Required work
Reproduce the data exactly; no word may be added or dropped.

[Supplied records — start]

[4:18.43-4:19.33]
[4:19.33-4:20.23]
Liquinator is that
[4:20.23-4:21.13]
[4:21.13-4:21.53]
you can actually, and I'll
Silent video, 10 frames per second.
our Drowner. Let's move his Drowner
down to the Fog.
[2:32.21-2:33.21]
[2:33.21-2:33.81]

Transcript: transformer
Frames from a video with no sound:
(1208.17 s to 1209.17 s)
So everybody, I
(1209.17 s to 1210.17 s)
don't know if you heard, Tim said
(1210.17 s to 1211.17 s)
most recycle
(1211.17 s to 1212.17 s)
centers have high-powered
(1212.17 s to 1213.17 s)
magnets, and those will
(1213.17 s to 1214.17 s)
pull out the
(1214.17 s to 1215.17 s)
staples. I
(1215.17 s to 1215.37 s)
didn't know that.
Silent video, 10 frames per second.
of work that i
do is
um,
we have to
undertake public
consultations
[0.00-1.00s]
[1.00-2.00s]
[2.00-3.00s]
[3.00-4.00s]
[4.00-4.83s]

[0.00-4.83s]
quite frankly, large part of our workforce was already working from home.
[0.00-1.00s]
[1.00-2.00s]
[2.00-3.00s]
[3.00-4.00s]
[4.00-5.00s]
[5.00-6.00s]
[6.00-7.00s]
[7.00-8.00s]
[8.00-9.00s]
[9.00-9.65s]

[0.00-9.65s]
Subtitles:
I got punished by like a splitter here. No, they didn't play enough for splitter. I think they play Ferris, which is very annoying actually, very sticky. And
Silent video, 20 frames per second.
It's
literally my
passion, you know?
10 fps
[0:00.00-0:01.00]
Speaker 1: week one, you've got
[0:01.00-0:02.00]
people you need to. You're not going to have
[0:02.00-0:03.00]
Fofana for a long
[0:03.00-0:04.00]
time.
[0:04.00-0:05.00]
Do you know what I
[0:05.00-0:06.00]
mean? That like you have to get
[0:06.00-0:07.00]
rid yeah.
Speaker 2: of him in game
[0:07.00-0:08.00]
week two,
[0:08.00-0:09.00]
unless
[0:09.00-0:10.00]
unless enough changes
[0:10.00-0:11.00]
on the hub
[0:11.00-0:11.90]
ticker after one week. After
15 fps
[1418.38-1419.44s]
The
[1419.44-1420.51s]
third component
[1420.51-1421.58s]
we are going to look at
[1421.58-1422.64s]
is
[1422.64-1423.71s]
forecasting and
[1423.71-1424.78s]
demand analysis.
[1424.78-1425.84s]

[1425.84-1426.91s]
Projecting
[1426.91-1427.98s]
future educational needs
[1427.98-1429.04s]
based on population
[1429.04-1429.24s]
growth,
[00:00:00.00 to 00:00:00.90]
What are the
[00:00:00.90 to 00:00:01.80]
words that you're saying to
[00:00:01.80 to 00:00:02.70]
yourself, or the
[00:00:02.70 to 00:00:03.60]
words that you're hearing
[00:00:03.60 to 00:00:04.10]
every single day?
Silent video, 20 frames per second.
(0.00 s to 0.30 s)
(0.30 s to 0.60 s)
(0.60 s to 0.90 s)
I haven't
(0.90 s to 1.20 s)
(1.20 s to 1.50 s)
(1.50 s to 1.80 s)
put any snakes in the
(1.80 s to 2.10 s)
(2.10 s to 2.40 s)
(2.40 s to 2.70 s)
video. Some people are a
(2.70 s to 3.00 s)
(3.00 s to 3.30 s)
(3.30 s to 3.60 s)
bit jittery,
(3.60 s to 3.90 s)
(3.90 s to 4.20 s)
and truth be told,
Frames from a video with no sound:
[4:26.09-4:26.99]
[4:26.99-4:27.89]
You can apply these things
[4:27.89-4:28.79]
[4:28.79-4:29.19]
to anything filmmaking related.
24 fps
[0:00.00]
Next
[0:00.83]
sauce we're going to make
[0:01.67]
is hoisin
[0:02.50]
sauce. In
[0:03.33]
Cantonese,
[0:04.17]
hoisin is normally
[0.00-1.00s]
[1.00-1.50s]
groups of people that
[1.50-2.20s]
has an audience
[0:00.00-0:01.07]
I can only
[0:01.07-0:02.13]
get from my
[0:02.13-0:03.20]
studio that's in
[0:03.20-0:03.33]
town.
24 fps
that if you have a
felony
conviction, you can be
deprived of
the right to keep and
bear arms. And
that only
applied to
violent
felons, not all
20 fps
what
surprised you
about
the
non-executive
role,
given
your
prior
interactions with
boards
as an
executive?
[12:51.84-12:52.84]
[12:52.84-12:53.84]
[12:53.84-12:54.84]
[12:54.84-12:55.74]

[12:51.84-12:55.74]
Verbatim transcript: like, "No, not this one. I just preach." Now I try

[Supplied records — finish]

The answer
[4:18.43-4:19.33]
[4:19.33-4:20.23]
Liquinator is that
[4:20.23-4:21.13]
[4:21.13-4:21.53]
you can actually, and I'll
Silent video, 10 frames per second.
our Drowner. Let's move his Drowner
down to the Fog.
[2:32.21-2:33.21]
[2:33.21-2:33.81]

Transcript: transformer
Frames from a video with no sound:
(1208.17 s to 1209.17 s)
So everybody, I
(1209.17 s to 1210.17 s)
don't know if you heard, Tim said
(1210.17 s to 1211.17 s)
most recycle
(1211.17 s to 1212.17 s)
centers have high-powered
(1212.17 s to 1213.17 s)
magnets, and those will
(1213.17 s to 1214.17 s)
pull out the
(1214.17 s to 1215.17 s)
staples. I
(1215.17 s to 1215.37 s)
didn't know that.
Silent video, 10 frames per second.
of work that i
do is
um,
we have to
undertake public
consultations
[0.00-1.00s]
[1.00-2.00s]
[2.00-3.00s]
[3.00-4.00s]
[4.00-4.83s]

[0.00-4.83s]
quite frankly, large part of our workforce was already working from home.
[0.00-1.00s]
[1.00-2.00s]
[2.00-3.00s]
[3.00-4.00s]
[4.00-5.00s]
[5.00-6.00s]
[6.00-7.00s]
[7.00-8.00s]
[8.00-9.00s]
[9.00-9.65s]

[0.00-9.65s]
Subtitles:
I got punished by like a splitter here. No, they didn't play enough for splitter. I think they play Ferris, which is very annoying actually, very sticky. And
Silent video, 20 frames per second.
It's
literally my
passion, you know?
10 fps
[0:00.00-0:01.00]
Speaker 1: week one, you've got
[0:01.00-0:02.00]
people you need to. You're not going to have
[0:02.00-0:03.00]
Fofana for a long
[0:03.00-0:04.00]
time.
[0:04.00-0:05.00]
Do you know what I
[0:05.00-0:06.00]
mean? That like you have to get
[0:06.00-0:07.00]
rid yeah.
Speaker 2: of him in game
[0:07.00-0:08.00]
week two,
[0:08.00-0:09.00]
unless
[0:09.00-0:10.00]
unless enough changes
[0:10.00-0:11.00]
on the hub
[0:11.00-0:11.90]
ticker after one week. After
15 fps
[1418.38-1419.44s]
The
[1419.44-1420.51s]
third component
[1420.51-1421.58s]
we are going to look at
[1421.58-1422.64s]
is
[1422.64-1423.71s]
forecasting and
[1423.71-1424.78s]
demand analysis.
[1424.78-1425.84s]

[1425.84-1426.91s]
Projecting
[1426.91-1427.98s]
future educational needs
[1427.98-1429.04s]
based on population
[1429.04-1429.24s]
growth,
[00:00:00.00 to 00:00:00.90]
What are the
[00:00:00.90 to 00:00:01.80]
words that you're saying to
[00:00:01.80 to 00:00:02.70]
yourself, or the
[00:00:02.70 to 00:00:03.60]
words that you're hearing
[00:00:03.60 to 00:00:04.10]
every single day?
Silent video, 20 frames per second.
(0.00 s to 0.30 s)
(0.30 s to 0.60 s)
(0.60 s to 0.90 s)
I haven't
(0.90 s to 1.20 s)
(1.20 s to 1.50 s)
(1.50 s to 1.80 s)
put any snakes in the
(1.80 s to 2.10 s)
(2.10 s to 2.40 s)
(2.40 s to 2.70 s)
video. Some people are a
(2.70 s to 3.00 s)
(3.00 s to 3.30 s)
(3.30 s to 3.60 s)
bit jittery,
(3.60 s to 3.90 s)
(3.90 s to 4.20 s)
and truth be told,
Frames from a video with no sound:
[4:26.09-4:26.99]
[4:26.99-4:27.89]
You can apply these things
[4:27.89-4:28.79]
[4:28.79-4:29.19]
to anything filmmaking related.
24 fps
[0:00.00]
Next
[0:00.83]
sauce we're going to make
[0:01.67]
is hoisin
[0:02.50]
sauce. In
[0:03.33]
Cantonese,
[0:04.17]
hoisin is normally
[0.00-1.00s]
[1.00-1.50s]
groups of people that
[1.50-2.20s]
has an audience
[0:00.00-0:01.07]
I can only
[0:01.07-0:02.13]
get from my
[0:02.13-0:03.20]
studio that's in
[0:03.20-0:03.33]
town.
24 fps
that if you have a
felony
conviction, you can be
deprived of
the right to keep and
bear arms. And
that only
applied to
violent
felons, not all
20 fps
what
surprised you
about
the
non-executive
role,
given
your
prior
interactions with
boards
as an
executive?
[12:51.84-12:52.84]
[12:52.84-12:53.84]
[12:53.84-12:54.84]
[12:54.84-12:55.74]

[12:51.84-12:55.74]
Verbatim transcript: like, "No, not this one. I just preach." Now I try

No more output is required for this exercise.